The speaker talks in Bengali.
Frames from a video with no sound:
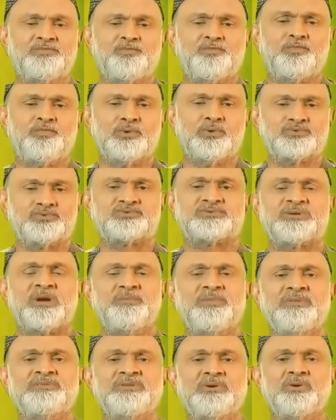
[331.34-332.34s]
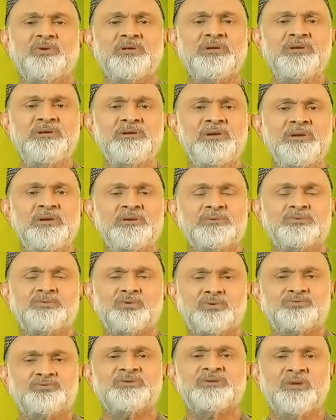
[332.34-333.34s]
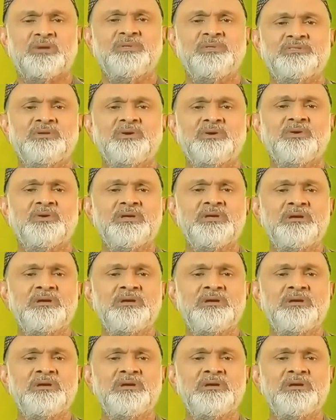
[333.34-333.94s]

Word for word: ফোর্সটা বৃদ্ধি করে শক্তিটা বৃদ্ধি করে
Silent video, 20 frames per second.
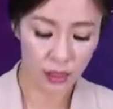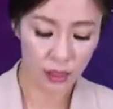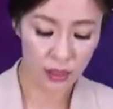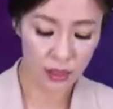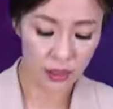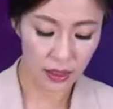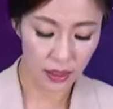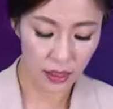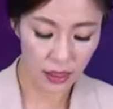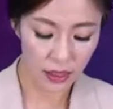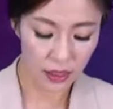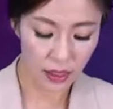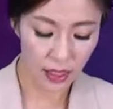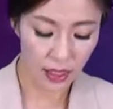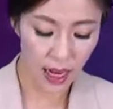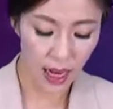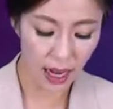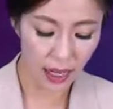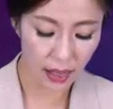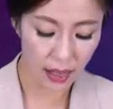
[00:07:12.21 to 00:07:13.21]
그래서
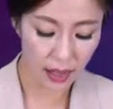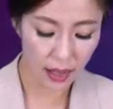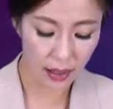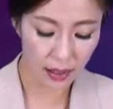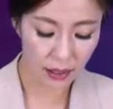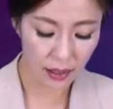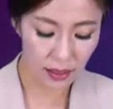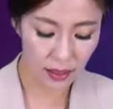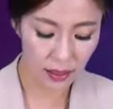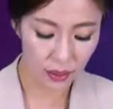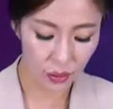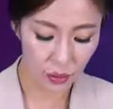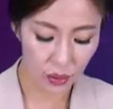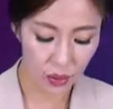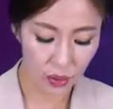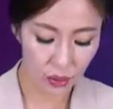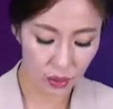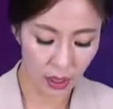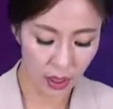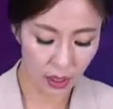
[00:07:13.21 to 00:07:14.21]
얘네들이 각각
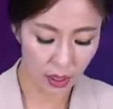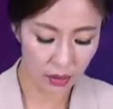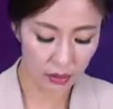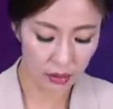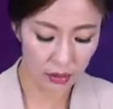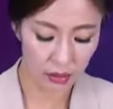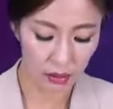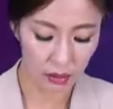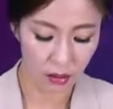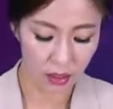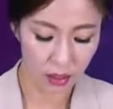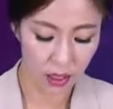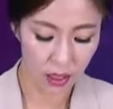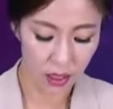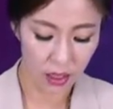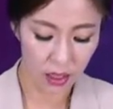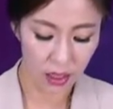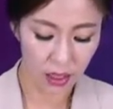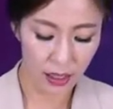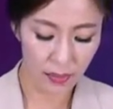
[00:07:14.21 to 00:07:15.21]
테리토리로 갈라져서
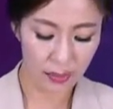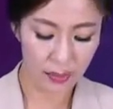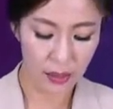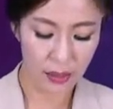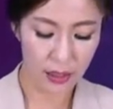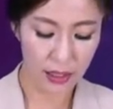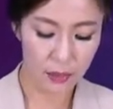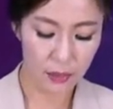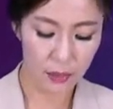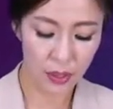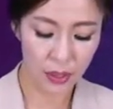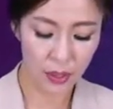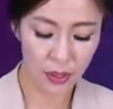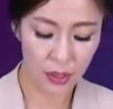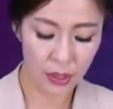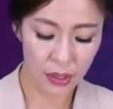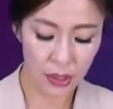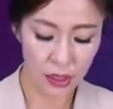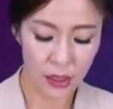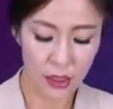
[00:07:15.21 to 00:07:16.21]
레프트
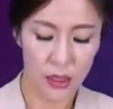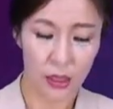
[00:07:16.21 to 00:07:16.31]
챔버는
------------------------------------
→ **What you have to do**
A faithful copy of each entry is required, and no picture may be carried into it.

→ **Response box**
The speaker talks in Bengali.
Frames from a video with no sound:
[331.34-332.34s]
[332.34-333.34s]
[333.34-333.94s]

Word for word: ফোর্সটা বৃদ্ধি করে শক্তিটা বৃদ্ধি করে
Silent video, 20 frames per second.
[00:07:12.21 to 00:07:13.21]
그래서
[00:07:13.21 to 00:07:14.21]
얘네들이 각각
[00:07:14.21 to 00:07:15.21]
테리토리로 갈라져서
[00:07:15.21 to 00:07:16.21]
레프트
[00:07:16.21 to 00:07:16.31]
챔버는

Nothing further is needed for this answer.